- Russia launched 1,567 strike drones and 56 missiles against Ukraine on May 13-14, 2026, with Ukrainian air defenses intercepting 1,362 drones, 29 Kh-101 cruise missiles, and 12 ballistic missiles.
- Three Kh-47 Kinzhal aeroballistic missiles were launched and none were intercepted; 27 drones hit targets in the day wave and 23 struck targets during the night attack across 24 locations.
Russia launched the largest drone and missile assault of the war against Ukraine across May 13 and into the early hours of May 14, 2026, sending 1,567 strike drones alongside ballistic missiles, cruise missiles, and aeroballistic weapons in a sustained two-day attack that combined mass Shahed-type drone waves with a coordinated missile strike targeting western regions and Kyiv.
Ukraine’s Air Force published a detailed accounting of the full assault. The day attack on May 13, running from 08:00 through 18:30, involved 753 strike drones of the Shahed, Gerber, Italmas, and Parody decoy types, including jet-powered variants. Combined with the overnight wave of 139 drones reported earlier, total drone launches across the 24-hour period of May 13 exceeded 892 unmanned weapons of those types. Ukrainian air defenses shot down or suppressed 710 of those drones by 18:30, with 27 strike drones confirmed as hitting their targets and debris from intercepted drones falling across 26 additional locations.
The main axis of the May 13 daytime attack was western Ukraine, and the Air Force statement highlighted a recurring tactical pattern: Russia used the territory of Belarus and Moldova as transit corridors for strike drones approaching Ukrainian airspace. Belarus has served as a launch and transit corridor for Russian strikes since the earliest phases of the full-scale invasion, but the use of Moldovan airspace, if confirmed by subsequent investigation, would represent a serious violation of a neutral state’s sovereignty. Ukraine’s air defense response involved aviation, surface-to-air missile units, electronic warfare units, unmanned systems elements, and mobile fire groups of the Defense Forces operating across nearly all regions of the country.

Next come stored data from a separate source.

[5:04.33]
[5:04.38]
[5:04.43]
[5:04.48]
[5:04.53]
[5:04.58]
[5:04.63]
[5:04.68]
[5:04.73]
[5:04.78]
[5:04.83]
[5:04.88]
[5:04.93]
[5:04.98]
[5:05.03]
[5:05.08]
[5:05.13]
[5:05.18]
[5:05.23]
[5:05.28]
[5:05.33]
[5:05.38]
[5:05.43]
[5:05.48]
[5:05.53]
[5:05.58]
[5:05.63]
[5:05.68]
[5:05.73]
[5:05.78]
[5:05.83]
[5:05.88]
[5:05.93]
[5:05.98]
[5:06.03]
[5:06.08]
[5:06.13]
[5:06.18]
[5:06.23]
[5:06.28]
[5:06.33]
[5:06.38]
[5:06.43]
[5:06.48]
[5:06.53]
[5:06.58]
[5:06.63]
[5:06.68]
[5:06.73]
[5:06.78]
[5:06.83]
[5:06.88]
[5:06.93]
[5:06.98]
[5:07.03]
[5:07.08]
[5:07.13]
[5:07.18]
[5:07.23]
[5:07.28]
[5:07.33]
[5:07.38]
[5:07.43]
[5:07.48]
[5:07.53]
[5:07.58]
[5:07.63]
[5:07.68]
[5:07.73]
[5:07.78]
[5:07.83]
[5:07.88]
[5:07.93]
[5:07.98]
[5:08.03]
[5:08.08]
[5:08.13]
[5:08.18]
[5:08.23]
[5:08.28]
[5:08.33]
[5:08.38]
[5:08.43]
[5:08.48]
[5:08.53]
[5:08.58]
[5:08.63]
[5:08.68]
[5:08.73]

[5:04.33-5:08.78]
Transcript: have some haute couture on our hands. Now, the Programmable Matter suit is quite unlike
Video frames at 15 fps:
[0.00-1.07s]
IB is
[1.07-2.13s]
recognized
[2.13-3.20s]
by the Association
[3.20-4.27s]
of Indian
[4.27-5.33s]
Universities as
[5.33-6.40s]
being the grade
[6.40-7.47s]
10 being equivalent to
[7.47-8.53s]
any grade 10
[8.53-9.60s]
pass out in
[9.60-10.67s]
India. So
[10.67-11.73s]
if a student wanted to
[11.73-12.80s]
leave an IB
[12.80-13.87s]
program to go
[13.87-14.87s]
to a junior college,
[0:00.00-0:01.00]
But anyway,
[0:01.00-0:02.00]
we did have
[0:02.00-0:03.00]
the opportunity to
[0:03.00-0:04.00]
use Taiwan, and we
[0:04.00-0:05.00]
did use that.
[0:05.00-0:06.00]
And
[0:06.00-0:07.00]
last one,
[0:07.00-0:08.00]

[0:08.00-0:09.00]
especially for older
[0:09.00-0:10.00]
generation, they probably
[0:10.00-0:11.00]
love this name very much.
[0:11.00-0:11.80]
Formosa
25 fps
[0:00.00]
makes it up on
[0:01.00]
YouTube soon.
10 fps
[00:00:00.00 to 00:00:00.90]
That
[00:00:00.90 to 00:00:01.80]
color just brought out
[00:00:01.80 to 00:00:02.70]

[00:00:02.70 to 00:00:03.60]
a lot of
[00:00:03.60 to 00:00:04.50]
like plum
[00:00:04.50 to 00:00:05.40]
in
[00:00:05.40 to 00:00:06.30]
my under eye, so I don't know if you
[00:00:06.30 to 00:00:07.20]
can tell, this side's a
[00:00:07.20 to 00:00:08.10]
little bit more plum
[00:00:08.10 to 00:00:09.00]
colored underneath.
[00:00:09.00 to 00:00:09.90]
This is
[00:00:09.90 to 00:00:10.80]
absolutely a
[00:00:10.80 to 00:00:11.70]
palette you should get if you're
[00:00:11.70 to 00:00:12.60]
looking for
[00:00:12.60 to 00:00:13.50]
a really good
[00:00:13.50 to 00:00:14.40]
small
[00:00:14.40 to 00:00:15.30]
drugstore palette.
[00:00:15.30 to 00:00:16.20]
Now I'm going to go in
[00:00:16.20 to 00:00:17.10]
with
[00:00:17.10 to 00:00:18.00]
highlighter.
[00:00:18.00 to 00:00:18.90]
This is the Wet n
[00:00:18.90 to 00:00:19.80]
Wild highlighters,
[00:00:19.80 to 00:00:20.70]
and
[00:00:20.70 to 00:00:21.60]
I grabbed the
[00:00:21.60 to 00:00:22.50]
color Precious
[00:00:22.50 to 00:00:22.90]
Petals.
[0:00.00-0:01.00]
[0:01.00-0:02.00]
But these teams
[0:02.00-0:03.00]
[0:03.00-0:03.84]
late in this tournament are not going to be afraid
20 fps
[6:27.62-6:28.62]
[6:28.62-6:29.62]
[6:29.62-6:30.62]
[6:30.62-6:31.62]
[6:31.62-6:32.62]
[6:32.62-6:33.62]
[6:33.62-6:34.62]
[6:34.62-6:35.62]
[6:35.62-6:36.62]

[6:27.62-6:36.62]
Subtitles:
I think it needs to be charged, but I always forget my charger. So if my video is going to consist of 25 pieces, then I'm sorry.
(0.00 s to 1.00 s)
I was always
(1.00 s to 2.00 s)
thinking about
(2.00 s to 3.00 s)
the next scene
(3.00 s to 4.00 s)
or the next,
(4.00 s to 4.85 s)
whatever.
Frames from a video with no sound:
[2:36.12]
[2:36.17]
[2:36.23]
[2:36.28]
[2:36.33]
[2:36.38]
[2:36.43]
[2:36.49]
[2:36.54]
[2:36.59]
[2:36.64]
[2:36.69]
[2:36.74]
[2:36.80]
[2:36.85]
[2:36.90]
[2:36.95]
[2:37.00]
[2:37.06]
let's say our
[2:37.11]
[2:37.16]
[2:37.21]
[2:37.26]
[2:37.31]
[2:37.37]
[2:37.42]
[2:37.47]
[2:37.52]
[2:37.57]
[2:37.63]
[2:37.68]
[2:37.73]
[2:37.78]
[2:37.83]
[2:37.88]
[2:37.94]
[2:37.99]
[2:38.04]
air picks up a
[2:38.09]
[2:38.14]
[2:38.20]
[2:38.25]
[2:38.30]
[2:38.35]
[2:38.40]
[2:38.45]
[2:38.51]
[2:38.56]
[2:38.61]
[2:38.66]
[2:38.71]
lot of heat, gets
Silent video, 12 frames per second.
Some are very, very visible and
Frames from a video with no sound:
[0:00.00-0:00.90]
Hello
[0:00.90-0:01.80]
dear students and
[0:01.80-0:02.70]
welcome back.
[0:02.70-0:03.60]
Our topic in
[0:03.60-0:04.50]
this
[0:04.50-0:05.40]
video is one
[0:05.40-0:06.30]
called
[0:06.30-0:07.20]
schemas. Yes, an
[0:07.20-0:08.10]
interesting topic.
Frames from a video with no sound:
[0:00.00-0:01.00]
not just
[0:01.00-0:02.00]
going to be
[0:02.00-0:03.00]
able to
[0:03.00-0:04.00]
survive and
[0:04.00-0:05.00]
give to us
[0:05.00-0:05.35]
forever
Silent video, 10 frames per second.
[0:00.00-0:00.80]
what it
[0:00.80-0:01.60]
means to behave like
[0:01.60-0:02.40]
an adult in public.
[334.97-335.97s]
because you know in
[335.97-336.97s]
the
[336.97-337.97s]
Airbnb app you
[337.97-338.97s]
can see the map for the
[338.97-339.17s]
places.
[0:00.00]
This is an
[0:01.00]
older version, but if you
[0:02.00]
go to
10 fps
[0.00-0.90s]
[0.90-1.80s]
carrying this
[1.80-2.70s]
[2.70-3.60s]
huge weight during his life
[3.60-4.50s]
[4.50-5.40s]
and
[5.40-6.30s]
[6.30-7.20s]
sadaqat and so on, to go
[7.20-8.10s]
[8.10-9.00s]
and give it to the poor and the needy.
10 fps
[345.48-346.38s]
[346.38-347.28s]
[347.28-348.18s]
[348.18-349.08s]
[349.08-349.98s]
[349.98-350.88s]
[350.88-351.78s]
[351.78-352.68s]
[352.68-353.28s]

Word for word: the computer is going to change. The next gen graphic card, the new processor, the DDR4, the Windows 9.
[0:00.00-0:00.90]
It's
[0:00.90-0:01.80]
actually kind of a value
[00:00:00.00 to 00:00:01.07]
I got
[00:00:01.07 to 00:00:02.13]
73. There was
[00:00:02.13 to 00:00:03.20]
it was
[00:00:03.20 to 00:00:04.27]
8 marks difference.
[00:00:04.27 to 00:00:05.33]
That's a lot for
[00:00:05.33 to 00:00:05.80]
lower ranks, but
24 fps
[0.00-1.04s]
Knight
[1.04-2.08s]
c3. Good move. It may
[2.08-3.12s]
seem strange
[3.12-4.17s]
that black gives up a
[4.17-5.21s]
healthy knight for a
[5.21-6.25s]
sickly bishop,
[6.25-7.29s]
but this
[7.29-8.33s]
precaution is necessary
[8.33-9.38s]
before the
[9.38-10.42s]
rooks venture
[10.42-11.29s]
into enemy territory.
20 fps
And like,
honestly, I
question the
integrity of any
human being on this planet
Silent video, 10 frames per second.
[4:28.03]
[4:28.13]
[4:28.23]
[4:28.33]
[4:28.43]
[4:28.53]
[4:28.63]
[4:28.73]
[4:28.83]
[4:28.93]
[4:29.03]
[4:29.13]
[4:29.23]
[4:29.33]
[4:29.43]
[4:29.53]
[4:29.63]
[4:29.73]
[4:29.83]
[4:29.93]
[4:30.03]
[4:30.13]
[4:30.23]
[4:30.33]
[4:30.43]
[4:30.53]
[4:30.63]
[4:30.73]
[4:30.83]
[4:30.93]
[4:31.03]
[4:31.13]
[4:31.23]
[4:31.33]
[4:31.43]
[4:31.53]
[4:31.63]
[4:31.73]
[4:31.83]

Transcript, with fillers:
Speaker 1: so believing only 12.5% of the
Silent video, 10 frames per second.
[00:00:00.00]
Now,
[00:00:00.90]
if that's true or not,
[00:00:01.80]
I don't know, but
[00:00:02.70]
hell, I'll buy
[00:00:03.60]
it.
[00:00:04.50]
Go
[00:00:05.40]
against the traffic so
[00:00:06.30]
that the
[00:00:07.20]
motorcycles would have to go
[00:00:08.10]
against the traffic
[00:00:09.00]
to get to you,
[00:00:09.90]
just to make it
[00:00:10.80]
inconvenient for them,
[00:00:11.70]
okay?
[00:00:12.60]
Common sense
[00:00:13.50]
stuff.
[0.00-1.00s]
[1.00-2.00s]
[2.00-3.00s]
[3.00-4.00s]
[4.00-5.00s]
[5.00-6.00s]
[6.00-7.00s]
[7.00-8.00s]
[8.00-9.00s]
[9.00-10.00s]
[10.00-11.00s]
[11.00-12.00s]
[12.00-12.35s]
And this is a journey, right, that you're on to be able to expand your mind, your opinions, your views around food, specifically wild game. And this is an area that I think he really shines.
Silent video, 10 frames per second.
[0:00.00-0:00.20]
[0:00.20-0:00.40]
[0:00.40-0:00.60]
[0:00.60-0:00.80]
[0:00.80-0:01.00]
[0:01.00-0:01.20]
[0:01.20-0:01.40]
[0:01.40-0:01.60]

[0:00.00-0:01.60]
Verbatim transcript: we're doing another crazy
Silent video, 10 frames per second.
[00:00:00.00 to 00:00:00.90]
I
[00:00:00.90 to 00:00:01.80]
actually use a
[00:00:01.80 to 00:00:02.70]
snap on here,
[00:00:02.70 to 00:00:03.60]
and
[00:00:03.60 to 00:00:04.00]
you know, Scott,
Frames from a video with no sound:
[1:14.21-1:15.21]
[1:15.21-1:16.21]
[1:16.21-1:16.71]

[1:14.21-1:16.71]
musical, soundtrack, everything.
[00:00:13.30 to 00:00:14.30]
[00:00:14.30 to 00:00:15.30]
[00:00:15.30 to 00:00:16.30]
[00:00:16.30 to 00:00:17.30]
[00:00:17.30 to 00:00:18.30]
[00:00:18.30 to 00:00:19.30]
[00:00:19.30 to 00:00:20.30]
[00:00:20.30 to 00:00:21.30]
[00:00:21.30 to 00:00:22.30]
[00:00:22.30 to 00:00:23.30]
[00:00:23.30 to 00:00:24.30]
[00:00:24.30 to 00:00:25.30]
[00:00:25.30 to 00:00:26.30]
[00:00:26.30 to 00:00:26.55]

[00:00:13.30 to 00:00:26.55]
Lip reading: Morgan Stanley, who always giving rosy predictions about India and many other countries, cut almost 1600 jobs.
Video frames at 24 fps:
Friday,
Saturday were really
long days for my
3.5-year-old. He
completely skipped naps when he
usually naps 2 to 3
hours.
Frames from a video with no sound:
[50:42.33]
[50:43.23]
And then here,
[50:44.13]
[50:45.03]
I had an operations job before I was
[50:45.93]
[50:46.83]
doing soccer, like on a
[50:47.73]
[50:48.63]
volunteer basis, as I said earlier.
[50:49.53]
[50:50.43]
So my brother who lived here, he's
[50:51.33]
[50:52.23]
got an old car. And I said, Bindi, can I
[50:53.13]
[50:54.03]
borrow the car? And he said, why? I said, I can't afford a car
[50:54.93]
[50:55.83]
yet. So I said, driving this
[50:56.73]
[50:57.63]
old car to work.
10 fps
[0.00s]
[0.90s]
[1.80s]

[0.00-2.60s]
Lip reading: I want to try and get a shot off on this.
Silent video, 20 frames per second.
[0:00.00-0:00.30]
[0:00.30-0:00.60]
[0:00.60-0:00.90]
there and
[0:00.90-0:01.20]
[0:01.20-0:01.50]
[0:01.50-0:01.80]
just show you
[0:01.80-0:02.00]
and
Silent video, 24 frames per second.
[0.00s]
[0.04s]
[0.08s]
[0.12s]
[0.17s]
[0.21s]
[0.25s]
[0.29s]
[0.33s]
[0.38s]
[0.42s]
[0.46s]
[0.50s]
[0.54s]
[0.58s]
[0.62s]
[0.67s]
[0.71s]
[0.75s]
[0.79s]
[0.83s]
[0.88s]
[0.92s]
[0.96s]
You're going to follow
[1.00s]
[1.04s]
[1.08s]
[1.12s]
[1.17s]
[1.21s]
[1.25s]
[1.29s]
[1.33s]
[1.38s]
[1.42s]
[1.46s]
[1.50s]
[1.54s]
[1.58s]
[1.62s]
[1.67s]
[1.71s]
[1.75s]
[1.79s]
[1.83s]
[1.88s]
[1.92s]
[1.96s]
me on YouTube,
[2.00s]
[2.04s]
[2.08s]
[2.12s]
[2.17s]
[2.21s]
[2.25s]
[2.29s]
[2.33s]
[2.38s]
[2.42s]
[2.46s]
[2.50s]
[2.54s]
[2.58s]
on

Russia did not pause after the daytime wave ended. Beginning at 18:00 on May 13, immediately following the conclusion of the nearly 800-drone daytime assault, Russian forces launched a combined strike using drones, air-launched cruise missiles, and ground-based ballistic missiles with Kyiv as the primary target. Ukraine’s radar troops tracked and escorted 731 aerial attack weapons during the night phase: 56 missiles and 675 drones, according to the Air Force’s preliminary data as of 08:00 on May 14.
The missile component of the night attack drew from multiple tiers of Russia’s strike arsenal. Three Kh-47 Kinzhal aeroballistic missiles were launched from the Lipetsk region of Russia. The Kinzhal is a hypersonic aeroballistic weapon air-launched from MiG-31K aircraft, capable of speeds exceeding Mach 10 in its terminal phase and presenting an interception challenge that few Western air defense systems have been certified to address. None of the three Kinzhal missiles were intercepted, per the Air Force’s preliminary figures. Eighteen ballistic missiles of the Iskander-M and S-400 types were launched from the Bryansk and Kursk regions, with 12 of those 18 intercepted. Thirty-five Kh-101 cruise missiles were launched from Russia’s Vologda region, placing the launch aircraft deep inside Russian territory and well beyond the range of any Ukrainian counter-strike capability; 29 of those 35 were shot down. The drone component of the night wave comprised 675 Shahed, Gerber, and Italmas strike drones, two Banderol loitering munitions, and Parody decoy drones, approaching from multiple directions including Bryansk, Kursk, Oryol, Millerovo, and Primorsko-Akhtarsk on the Russian side, as well as from Gvardeyskoye and Chauda in Russian-occupied Crimea.
Across the complete two-day assault, Russia launched a total of 1,567 strike drones, of which 1,362 were shot down or suppressed by Ukrainian air defenses. The 35 Kh-101 cruise missiles produced 29 confirmed intercepts. Of the 18 Iskander-M and S-400 ballistic missiles, 12 were destroyed. The three Kinzhal aeroballistic missiles all reached their targets. Fifteen missiles and 23 strike drones were confirmed as hitting targets across 24 locations during the night phase, with debris from intercepted drones falling at 18 additional sites.
The deliberate sequencing of near-continuous waves across 36 hours reflects a Russian planning objective that goes beyond striking specific targets. Sustaining air defense operations without pause exhausts crews, depletes interceptor stocks, and degrades the decision-making capacity of commanders allocating finite resources against a continuing threat. Ukraine’s defenders intercepted 1,362 of 1,567 drones and 41 of 56 missiles across the full assault. That is an extraordinary defensive performance by any historical standard. It is also a performance that cost something — in missiles fired, in crews kept awake, in systems pushed to their limits across a day and a half without respite. Russia launched enough to make that cost real, regardless of how many it lost.